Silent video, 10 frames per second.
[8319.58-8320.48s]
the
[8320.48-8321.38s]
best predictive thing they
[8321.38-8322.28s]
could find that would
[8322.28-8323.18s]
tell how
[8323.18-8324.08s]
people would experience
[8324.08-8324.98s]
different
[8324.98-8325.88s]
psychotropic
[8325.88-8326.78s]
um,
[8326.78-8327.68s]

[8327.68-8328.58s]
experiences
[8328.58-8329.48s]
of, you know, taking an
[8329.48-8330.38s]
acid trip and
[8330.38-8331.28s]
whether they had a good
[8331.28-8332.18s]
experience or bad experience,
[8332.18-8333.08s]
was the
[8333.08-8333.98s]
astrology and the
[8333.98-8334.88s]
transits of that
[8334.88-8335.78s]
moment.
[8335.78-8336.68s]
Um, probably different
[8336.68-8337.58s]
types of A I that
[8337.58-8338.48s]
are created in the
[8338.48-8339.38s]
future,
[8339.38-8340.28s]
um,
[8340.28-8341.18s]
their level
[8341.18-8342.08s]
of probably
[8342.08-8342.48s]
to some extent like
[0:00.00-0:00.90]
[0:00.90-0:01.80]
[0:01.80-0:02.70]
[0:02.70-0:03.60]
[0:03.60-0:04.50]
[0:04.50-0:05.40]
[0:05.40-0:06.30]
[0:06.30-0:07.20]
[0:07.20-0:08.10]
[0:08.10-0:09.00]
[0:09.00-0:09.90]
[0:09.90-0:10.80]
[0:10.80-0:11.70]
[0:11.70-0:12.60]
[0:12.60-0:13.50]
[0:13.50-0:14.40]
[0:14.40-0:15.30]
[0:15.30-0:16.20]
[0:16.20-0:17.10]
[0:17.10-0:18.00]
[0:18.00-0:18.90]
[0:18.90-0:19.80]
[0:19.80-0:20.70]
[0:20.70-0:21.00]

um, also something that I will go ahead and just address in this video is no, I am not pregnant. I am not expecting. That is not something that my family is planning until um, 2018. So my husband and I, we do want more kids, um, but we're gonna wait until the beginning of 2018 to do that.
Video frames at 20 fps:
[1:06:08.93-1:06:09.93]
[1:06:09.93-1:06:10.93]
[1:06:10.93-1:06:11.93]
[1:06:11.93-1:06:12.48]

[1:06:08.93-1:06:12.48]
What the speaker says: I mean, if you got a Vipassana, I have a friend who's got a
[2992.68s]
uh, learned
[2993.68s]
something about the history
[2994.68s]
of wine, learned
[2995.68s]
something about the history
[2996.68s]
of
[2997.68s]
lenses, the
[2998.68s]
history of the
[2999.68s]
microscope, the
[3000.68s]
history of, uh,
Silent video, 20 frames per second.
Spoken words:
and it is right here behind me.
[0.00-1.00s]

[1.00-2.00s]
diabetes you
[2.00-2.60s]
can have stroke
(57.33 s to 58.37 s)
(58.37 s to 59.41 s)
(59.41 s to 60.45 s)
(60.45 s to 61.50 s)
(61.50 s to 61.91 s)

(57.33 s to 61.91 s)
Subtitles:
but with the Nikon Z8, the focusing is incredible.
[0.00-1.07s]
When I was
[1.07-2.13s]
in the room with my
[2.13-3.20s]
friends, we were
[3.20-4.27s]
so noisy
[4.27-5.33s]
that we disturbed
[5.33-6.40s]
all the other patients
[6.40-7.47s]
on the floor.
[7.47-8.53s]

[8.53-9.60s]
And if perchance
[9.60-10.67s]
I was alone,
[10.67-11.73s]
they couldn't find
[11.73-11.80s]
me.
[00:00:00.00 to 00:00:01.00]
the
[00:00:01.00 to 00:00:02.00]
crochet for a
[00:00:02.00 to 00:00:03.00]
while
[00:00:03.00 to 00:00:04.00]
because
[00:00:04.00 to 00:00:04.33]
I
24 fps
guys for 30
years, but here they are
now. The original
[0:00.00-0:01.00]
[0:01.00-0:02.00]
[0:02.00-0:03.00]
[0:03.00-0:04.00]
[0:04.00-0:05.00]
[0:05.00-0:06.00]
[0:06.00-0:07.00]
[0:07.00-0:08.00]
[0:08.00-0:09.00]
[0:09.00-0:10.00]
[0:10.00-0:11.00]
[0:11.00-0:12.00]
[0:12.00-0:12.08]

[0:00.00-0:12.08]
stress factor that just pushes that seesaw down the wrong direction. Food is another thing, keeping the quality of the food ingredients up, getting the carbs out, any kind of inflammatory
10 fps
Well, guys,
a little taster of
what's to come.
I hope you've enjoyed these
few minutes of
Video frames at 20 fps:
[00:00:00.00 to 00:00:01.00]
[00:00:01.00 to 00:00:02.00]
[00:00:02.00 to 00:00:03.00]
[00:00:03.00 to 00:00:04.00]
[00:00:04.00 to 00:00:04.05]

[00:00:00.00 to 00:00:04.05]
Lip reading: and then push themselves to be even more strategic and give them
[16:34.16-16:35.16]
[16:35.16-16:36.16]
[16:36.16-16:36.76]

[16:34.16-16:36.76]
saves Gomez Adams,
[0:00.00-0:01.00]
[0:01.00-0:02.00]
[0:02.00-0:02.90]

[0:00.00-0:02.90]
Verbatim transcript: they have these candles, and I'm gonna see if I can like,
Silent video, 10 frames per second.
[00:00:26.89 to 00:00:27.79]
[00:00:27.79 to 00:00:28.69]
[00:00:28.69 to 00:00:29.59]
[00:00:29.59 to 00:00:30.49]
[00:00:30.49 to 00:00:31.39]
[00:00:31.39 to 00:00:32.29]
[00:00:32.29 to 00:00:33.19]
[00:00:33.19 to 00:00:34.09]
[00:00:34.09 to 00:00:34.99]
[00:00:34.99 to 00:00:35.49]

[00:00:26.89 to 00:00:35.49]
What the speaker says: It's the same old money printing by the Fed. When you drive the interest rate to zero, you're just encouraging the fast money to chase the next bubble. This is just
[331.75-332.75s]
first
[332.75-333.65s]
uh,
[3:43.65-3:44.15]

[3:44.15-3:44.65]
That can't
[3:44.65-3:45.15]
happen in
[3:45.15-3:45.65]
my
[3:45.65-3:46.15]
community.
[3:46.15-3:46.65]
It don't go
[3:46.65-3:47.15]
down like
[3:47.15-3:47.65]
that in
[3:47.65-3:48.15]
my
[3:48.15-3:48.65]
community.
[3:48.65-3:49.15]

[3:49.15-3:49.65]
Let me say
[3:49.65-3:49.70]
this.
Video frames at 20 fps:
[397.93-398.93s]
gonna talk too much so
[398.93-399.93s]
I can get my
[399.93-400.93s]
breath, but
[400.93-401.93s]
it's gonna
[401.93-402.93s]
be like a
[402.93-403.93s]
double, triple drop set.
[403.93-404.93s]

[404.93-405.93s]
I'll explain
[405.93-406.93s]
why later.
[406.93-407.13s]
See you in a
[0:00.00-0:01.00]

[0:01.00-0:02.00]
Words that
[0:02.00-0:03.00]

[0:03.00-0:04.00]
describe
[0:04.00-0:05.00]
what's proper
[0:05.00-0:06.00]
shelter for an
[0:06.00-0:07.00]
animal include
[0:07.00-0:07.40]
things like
········
### Task directions
This task calls for each line of the material that contains "says".

### Result
What the speaker says: I mean, if you got a Vipassana, I have a friend who's got a
What the speaker says: It's the same old money printing by the Fed. When you drive the interest rate to zero, you're just encouraging the fast money to chase the next bubble. This is just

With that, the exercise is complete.